Sportmix

Ungarns Heim-WM im „Mekka des Wasserballs“

Schwimmen

Donnerstag, 20. Juli 2017 - 15:12 Uhr

von Von Thomas Eßer und Holger Schmidt, dpa

Wasserball im altehrwürdigen Alfréd-Hajós-Schwimm-Komplex in Budapest. Foto: Thomas Eßer

Das Stadion ist voll, beim Public Viewing herrscht Volksfest-Stimmung, und die besten Plätze vor den Leinwänden in den Kneipen sind schon Tage im Voraus reserviert. Wenn Ungarns Nationalteam bei der WM spielt, scheint halb Budapest auf die Margareteninsel zu pilgern.

Die in Rot, Weiß und Grün gekleideten und geschminkten Fans gehen jedoch nicht zum Fußball, sondern zum Wasserball. „Die ungarischen Wasserballer haben da Nationalhelden-Status“, sagt Bundestrainer Hagen Stamm. Das deutsche Team darf bei der Weltmeisterschaft nur zuschauen.

„Es tut schon weh“, sagt Stamm. Er kennt die Stimmung im altehrwürdigen Alfréd-Hajós-Schwimm-Komplex aus zahlreichen Spielen. „Für mich ist dieses Stadion auf der Margareteninsel das Mekka des Wasserballs“, sagt er. „Das ist einfach eine Atmosphäre in diesem alten Backsteingemäuer in so zentraler Insellage, dass man froh sein darf, wenn man da in diesem Bad spielen darf.“ Am liebsten habe er in dem Freiluftbecken mit den steilen Stahlrohrtribünen immer gegen Ungarn gespielt, sagt Stamm. Und das, obwohl die Zuschauer dem gegnerischen Team ordentlich einheizen.

So auch im zweiten WM-Gruppenspiel der Ungarn gegen Italien. Vermeintliche Schiedsrichter-Fehlentscheidungen kommentieren die Fans mit lauten Pfiffen und wütenden Gesten - und als Ungarn wenige Minuten vor Schluss einen Rückstand aufholen muss, hält es niemanden mehr auf den Sitzen. Die Anfeuerung, die auch noch jenseits der Insel zu hören ist, hilft: Der Weltmeister von 2013 gleicht aus und trennt sich vom Olympia-Bronze-Gewinner von Rio de Janeiro 9:9.

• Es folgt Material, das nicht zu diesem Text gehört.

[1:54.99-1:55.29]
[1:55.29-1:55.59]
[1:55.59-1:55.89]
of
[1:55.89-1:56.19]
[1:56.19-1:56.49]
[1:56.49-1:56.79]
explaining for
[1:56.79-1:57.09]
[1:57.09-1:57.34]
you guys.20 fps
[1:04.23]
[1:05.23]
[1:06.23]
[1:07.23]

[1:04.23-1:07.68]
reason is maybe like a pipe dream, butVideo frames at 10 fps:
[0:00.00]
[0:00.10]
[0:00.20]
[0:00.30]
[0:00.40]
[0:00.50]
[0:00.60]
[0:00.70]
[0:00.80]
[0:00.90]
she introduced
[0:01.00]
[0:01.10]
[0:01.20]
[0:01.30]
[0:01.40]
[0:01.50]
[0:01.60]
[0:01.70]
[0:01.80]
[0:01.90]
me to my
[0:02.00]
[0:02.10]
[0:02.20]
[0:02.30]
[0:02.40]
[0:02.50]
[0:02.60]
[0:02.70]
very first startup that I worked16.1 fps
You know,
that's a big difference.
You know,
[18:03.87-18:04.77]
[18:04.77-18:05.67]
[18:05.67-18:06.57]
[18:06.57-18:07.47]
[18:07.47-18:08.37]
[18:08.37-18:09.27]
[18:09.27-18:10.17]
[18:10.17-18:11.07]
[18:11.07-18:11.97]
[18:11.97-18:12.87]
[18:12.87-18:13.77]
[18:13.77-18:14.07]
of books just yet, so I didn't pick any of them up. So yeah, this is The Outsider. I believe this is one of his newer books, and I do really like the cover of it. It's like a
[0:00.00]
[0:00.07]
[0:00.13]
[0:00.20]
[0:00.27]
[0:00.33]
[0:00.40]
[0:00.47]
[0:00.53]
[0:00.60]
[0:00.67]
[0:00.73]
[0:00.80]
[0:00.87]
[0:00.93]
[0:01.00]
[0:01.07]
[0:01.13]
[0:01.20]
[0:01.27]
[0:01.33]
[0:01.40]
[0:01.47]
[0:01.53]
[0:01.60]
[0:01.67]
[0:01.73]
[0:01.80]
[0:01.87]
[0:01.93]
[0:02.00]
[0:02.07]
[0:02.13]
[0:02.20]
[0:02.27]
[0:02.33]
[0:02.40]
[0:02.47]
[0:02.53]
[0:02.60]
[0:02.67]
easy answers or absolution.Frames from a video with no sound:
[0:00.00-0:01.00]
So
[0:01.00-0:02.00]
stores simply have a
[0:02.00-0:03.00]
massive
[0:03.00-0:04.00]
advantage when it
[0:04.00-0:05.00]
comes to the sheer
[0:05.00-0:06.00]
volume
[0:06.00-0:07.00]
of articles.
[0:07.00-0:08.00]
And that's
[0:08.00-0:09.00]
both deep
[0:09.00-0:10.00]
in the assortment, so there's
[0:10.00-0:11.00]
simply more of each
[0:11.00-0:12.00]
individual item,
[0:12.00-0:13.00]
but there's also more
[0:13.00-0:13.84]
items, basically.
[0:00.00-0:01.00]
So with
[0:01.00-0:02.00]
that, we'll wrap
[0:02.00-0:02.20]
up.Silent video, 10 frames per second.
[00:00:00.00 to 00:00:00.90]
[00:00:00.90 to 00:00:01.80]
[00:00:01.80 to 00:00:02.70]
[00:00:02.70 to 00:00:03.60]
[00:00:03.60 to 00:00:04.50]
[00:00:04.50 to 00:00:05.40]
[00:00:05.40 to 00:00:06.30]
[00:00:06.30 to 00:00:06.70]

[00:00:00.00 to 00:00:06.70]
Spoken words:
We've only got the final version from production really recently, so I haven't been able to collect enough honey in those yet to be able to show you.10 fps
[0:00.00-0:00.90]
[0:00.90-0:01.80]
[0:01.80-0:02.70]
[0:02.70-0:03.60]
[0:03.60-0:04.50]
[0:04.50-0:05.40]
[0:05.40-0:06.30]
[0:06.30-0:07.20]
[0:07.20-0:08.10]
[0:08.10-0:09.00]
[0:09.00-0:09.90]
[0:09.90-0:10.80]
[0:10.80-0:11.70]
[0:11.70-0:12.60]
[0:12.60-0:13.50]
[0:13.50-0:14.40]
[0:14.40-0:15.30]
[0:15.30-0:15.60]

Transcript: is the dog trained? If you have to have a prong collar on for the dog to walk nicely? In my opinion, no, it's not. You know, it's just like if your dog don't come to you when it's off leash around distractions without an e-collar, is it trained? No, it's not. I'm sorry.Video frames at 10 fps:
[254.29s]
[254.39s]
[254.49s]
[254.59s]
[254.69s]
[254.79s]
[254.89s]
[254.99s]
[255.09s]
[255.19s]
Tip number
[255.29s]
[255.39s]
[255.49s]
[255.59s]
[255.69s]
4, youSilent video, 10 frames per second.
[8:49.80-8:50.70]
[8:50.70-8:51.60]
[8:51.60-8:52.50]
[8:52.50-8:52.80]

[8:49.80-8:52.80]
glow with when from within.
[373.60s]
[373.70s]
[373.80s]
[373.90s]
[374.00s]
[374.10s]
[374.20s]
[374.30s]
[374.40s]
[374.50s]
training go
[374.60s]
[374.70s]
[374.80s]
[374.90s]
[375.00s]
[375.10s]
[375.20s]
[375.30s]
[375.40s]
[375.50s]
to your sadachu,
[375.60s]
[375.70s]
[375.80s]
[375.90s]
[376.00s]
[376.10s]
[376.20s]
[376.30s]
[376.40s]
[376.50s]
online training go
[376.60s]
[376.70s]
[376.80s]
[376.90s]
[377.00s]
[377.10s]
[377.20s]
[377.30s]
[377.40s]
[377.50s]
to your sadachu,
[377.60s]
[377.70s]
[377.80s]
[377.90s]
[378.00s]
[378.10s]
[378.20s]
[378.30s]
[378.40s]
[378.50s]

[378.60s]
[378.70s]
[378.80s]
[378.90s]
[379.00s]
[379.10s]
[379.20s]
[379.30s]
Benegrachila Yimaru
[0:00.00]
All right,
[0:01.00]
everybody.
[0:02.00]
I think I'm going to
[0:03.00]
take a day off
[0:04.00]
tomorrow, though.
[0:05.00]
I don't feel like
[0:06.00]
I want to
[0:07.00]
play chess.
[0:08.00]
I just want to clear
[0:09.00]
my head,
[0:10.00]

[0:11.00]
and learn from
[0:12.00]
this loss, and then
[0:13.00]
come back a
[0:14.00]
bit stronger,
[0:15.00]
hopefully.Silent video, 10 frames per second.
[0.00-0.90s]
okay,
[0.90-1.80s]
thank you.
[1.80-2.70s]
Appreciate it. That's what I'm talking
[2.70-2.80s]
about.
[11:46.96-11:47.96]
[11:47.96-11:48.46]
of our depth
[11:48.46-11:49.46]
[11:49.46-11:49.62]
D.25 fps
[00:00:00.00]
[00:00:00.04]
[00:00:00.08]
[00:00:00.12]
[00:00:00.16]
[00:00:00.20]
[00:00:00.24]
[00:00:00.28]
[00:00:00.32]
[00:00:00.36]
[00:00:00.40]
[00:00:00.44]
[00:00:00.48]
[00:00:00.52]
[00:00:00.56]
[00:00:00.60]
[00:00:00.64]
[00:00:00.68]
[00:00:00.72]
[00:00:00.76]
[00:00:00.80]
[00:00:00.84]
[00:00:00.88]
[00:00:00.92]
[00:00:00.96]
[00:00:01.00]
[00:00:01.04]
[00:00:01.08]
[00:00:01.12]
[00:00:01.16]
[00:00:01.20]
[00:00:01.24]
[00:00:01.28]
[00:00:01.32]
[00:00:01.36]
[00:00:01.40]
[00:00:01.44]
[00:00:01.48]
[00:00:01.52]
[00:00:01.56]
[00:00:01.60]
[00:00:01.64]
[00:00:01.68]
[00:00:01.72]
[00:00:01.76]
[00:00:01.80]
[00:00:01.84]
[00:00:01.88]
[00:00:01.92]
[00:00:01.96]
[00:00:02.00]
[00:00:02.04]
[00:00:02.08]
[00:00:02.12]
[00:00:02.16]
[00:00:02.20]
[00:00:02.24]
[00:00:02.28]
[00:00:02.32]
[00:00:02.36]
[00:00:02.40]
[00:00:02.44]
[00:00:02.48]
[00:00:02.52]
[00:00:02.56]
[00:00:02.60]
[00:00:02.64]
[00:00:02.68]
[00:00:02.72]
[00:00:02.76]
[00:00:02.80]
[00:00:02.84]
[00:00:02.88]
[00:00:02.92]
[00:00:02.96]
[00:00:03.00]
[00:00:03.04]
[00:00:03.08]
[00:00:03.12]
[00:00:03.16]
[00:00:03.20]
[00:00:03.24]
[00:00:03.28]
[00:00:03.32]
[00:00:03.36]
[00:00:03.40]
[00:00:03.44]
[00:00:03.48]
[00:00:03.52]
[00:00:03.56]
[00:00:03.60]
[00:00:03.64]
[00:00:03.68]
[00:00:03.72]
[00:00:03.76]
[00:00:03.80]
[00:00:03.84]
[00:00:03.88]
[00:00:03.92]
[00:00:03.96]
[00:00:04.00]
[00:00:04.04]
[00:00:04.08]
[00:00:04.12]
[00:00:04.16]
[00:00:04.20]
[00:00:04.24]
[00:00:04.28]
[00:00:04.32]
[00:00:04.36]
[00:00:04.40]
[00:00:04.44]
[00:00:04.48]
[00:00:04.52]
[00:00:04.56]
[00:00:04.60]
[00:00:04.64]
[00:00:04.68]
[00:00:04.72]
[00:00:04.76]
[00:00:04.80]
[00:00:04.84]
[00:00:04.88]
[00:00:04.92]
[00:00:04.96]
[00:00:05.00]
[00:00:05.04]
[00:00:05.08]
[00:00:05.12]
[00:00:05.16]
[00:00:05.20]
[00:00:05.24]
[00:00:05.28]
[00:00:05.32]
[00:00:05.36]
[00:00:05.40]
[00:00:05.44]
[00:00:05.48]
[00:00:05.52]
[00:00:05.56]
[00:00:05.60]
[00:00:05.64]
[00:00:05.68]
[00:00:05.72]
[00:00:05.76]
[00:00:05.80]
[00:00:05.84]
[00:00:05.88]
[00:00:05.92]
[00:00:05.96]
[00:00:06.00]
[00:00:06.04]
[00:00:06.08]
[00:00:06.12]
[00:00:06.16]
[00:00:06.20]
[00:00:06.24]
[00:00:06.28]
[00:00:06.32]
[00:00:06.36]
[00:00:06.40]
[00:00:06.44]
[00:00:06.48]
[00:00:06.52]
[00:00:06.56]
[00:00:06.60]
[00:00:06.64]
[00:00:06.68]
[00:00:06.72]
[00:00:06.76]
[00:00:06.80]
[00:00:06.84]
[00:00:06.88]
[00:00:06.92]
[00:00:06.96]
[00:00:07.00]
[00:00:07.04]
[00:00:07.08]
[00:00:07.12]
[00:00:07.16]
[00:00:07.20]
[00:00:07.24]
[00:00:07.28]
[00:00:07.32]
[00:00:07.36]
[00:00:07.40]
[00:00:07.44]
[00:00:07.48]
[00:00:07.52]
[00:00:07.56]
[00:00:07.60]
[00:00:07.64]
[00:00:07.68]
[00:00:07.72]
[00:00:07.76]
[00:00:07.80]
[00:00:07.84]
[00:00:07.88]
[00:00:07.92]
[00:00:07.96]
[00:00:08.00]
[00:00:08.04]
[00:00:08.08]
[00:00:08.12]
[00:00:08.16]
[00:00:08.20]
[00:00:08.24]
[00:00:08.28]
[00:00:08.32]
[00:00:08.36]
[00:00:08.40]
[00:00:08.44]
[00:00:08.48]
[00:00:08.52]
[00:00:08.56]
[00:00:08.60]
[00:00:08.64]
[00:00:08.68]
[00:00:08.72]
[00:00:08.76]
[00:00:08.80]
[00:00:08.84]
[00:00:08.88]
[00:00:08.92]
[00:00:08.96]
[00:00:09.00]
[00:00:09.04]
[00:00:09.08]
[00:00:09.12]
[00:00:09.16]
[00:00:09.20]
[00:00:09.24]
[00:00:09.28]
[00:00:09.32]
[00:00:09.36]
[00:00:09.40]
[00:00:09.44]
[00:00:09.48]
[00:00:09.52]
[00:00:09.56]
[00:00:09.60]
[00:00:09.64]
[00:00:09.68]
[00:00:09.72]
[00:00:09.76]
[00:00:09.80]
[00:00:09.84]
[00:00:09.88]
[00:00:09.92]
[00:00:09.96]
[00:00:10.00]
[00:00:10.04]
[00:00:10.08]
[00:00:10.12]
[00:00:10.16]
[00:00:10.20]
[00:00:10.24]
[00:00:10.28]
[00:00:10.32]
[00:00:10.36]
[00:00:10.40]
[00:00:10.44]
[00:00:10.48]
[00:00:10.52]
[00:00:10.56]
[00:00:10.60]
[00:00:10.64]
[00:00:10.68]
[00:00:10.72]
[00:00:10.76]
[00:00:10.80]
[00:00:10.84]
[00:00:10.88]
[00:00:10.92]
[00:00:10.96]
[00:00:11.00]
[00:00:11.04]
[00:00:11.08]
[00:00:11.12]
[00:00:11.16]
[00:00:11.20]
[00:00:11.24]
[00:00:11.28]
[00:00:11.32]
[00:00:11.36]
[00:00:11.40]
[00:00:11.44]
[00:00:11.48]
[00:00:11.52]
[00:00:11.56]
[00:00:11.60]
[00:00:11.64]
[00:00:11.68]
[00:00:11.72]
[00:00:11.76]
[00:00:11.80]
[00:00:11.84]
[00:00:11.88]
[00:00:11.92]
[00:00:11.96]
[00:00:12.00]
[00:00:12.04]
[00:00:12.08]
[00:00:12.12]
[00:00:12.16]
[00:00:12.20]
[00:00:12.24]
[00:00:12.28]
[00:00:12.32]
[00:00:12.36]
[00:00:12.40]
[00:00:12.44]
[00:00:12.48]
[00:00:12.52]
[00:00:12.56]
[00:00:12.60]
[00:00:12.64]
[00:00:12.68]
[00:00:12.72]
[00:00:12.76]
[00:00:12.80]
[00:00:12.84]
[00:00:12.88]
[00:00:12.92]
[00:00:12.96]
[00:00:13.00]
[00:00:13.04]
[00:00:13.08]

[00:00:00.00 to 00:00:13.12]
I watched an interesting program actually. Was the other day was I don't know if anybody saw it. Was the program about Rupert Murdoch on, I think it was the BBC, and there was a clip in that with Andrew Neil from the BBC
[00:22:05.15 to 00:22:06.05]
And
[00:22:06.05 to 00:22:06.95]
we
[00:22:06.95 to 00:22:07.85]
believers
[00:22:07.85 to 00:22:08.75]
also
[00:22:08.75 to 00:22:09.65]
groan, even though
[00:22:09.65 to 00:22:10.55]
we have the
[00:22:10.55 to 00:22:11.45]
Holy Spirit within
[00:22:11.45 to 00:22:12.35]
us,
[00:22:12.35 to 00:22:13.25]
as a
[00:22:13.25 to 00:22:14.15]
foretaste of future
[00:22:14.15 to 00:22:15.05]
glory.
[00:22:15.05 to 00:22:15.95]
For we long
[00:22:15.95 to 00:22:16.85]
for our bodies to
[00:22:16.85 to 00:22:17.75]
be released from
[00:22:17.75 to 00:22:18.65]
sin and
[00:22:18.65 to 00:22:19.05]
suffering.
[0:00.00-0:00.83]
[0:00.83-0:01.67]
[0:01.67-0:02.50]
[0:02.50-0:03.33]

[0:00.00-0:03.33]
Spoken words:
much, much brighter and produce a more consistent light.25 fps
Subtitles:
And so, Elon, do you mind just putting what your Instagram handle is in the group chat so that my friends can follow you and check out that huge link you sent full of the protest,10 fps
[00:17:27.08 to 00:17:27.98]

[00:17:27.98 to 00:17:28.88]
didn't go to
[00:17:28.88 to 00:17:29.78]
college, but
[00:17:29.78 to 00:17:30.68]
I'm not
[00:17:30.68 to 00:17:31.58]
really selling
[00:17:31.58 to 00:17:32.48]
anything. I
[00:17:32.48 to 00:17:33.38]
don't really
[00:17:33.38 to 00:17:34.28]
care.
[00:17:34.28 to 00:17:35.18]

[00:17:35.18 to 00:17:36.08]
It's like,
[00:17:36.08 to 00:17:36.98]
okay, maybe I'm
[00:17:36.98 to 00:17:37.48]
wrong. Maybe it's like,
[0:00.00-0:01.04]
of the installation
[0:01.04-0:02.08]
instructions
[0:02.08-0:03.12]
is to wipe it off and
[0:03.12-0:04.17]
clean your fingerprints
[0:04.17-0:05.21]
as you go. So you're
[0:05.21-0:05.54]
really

„Es ist verrückt, was hier los ist, wenn Ungarn spielt“, sagt Dániel, der als Kellner in einer Bar nur wenige hundert Meter vom Stadion entfernt arbeitet. „Alle Tische in der Nähe der Leinwände sind schon lange reserviert.“ Wer keine der 7000 Stadion-Karten mehr bekommt, schaut in der Kneipe, im Biergarten - oder probiert es wie Kristóf auf dem Schwarzmarkt. „Need Ticket“, steht auf seinem Pappschild.

Zudem haben die Veranstalter der internationalen Titelkämpfe direkt neben dem „Hajós“ ein Fußball-Stadion zum Public-Viewing-Gebiet umfunktioniert. Partystimmung vor Leinwänden - es gibt Parallelen zum deutschen WM-Sommermärchen 2006.

Ein bisschen Weltmeisterschafts-Stimmung wird auch Hagen Stamm demnächst miterleben. „Zum Halbfinale und Finale nächste Woche bin ich selbst in Ungarn und schaue mir die Gegner an“, sagte er. Der frühere Ausnahme-Wasserballer und Europameister hofft, dass sich auch das deutsche Team demnächst wieder mit den Besten bei Olympischen Spielen oder Weltmeisterschaften messen kann.

Seine junge Mannschaft sei nach zuletzt überzeugenden Partien mit Siegen gegen Kanada, Rumänien und Frankreich „auf einem guten Weg“. Der Umbruch befinde sich allerdings „noch im Anfangsstadium.“ Die Fan-Unterstützung und den Helden-Status wie in Ungarn haben seine Sportler natürlich nicht. Zudem fehlt es im Vergleich an Nachwuchsathleten, Sponsoren und Aufmerksamkeit. „Da kann man in Deutschland nur neidvoll nach Ungarn gucken“, sagt Stamm.